カスタマーボイスがSNSなどで拡散されることが多くなり、サービス満足度が企業の業績やブランドイメージに直結するようになってきた事実は最早無視する訳には行かない。特に企業が横並びで優秀な製品を提供している業界では、優れた顧客体験を提供するようなアフターマーケットの構築が従来にも増して重要になってきている。
4. アフターマーケットは新しいビジネスを作る
仮に悪い経験をさせてしまったとしても、顧客からのクレームを真摯に受け止めれば、新しい優れた製品や優れたサービスを形成するうえで非常に大きな財産となる。
従来ではアフターマーケット部署のみで対応し死蔵してしまっていたかもしれない顧客の言葉を、積極的に確実に吸い上げてマーケティング部署や製品開発部署に伝達し、次に生かすことができる文化やシステムを作っておくことが肝要である。
製品提供からアフターまで、「カスタマーエクスペリエンス」を全社で充実させることが当たり前の時代に入っている。製品販売後の顧客窓口であるアフターマーケットの存在意義はますます高くなっているのである。
5. 新しい技術によって新しいアフターマーケットが作られる
IoT(モノのインターネット)で機材の稼働情報が取ることができる昨今、例えば機材の累積稼働時間を把握することによって、予防保全措置として定期的な保守を確実に実施することが実現するようになっている。
さらに、温度上昇や振動発生等の異常を早期に察知し、それらをMachine Learning(機械学習)やDeep Learning(深層学習)を用いてデータ解析することで故障を予見し、機材が機能停止する前に修理することも可能となった。
このように、IoTとその延長上にある高度なデータ解析を利用すれば、従来では想定することすらなかった高精度な予知保全が可能な時代となっている。この予知保全自体が、機材の稼働を確実に担保するという新しい付加価値を生んでおり、この稼働を担保すること自体が、アフターマーケットの在り方をより重要なものに変えていっているのである。
予知保全はまさに転ばぬ先の杖として、今後の製造業とその顧客の双方にとって益々重要なものとなっていくであろう。
アフターマーケットは製品販売の尻拭いは誤ったイメージ
このように重要なアフターマーケットであるが、上述したようにまだまだ日本においては大きな関心を持たれるほどに至っていない。これは一体どうしてなのだろうか?

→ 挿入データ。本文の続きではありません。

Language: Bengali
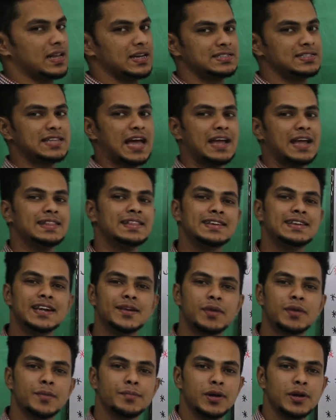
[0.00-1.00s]
তাহলে সাইন
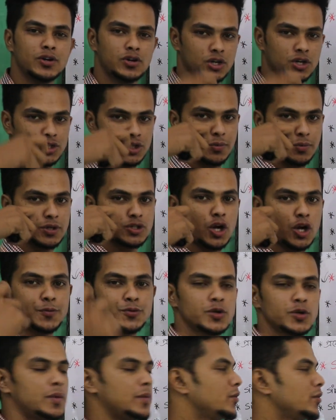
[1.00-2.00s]
থিটার মান বের করার সময়
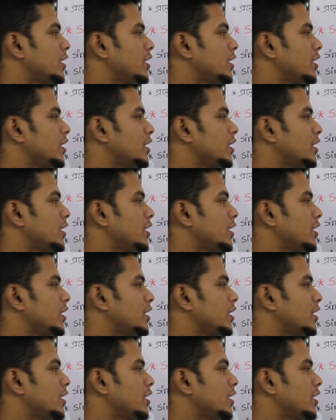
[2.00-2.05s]
সবসময়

その理由は、多くの日本企業が「モノづくりこそ最も重要な事業領域である」と強く思い込んでいるためである。その上で、アフターマーケットは製品販売の尻拭い、製品が売れているからこそ努力しなくても何とかなっている分野、アフターマーケットはコストセンター等の誤ったイメージが一部で固定化しているからではないかと思われる。
この誤ったイメージが有るがゆえに、アフターマーケットは社内において投資や業務改革の的となることもなく、一般的に特に関心を持たれない業務領域になっているようである。
理由はともあれ、アフターマーケットが重要なビジネス領域であることは本稿で述べた通りだ。製造業の皆様には少しでも多くの関心を持っていただきたいと強く願う次第である。